# PROBLEM REQUIREMENTS
Beginning with the first line below, please repeat the material exactly, ending with the line that includes "Transcript, with fillers: index".

<<<<

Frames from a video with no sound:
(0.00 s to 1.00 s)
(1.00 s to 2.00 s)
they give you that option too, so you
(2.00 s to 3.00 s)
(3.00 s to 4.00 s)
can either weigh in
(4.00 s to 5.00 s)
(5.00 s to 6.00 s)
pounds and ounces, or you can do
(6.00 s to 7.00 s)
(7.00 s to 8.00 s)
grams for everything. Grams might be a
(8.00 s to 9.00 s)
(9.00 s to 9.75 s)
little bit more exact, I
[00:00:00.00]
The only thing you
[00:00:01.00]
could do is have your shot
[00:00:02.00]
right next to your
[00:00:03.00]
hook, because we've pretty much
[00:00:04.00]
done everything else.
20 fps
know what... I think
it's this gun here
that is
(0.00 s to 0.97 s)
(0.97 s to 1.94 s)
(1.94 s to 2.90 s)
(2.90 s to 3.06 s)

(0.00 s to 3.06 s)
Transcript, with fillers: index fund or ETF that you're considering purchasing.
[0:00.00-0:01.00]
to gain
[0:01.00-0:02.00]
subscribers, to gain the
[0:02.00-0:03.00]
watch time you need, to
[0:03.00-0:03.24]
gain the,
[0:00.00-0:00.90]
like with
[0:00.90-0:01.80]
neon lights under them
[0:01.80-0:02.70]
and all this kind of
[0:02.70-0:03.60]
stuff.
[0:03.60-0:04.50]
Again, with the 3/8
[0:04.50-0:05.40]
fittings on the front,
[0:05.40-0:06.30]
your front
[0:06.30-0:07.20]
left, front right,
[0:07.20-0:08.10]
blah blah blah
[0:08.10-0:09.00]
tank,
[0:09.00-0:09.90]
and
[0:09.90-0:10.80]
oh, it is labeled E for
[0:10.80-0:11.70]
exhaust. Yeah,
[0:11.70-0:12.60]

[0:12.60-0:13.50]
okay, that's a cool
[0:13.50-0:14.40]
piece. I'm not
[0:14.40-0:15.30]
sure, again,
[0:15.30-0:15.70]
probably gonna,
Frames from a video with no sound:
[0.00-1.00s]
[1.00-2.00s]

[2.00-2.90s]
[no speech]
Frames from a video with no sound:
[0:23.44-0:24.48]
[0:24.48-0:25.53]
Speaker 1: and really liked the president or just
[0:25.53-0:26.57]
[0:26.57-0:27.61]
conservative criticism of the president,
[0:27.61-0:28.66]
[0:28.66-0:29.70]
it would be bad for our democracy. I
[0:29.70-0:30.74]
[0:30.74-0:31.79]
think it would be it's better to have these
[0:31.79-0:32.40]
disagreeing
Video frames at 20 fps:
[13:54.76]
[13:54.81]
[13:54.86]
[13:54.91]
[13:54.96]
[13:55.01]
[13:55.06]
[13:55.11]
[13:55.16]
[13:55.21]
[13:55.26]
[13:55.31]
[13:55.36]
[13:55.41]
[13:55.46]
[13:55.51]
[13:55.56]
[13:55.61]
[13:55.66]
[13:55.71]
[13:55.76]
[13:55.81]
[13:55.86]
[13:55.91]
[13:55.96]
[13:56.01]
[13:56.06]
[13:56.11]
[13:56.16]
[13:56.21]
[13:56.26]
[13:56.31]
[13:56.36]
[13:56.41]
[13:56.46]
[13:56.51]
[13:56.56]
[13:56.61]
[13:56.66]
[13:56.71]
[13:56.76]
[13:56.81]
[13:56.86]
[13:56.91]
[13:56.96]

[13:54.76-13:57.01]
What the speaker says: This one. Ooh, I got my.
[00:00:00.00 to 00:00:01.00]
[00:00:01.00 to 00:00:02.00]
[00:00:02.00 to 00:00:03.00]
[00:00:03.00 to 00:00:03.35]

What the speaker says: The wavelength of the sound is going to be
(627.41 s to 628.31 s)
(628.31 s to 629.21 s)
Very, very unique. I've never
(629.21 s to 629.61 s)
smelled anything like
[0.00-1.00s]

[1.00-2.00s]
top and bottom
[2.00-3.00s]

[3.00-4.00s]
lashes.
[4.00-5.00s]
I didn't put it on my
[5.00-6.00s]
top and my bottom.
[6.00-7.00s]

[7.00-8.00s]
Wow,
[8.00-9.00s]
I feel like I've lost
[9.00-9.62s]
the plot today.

>>>>

# ANSWER TO THIS PROBLEM
Frames from a video with no sound:
(0.00 s to 1.00 s)
(1.00 s to 2.00 s)
they give you that option too, so you
(2.00 s to 3.00 s)
(3.00 s to 4.00 s)
can either weigh in
(4.00 s to 5.00 s)
(5.00 s to 6.00 s)
pounds and ounces, or you can do
(6.00 s to 7.00 s)
(7.00 s to 8.00 s)
grams for everything. Grams might be a
(8.00 s to 9.00 s)
(9.00 s to 9.75 s)
little bit more exact, I
[00:00:00.00]
The only thing you
[00:00:01.00]
could do is have your shot
[00:00:02.00]
right next to your
[00:00:03.00]
hook, because we've pretty much
[00:00:04.00]
done everything else.
20 fps
know what... I think
it's this gun here
that is
(0.00 s to 0.97 s)
(0.97 s to 1.94 s)
(1.94 s to 2.90 s)
(2.90 s to 3.06 s)

(0.00 s to 3.06 s)
Transcript, with fillers: index fund or ETF that you're considering purchasing.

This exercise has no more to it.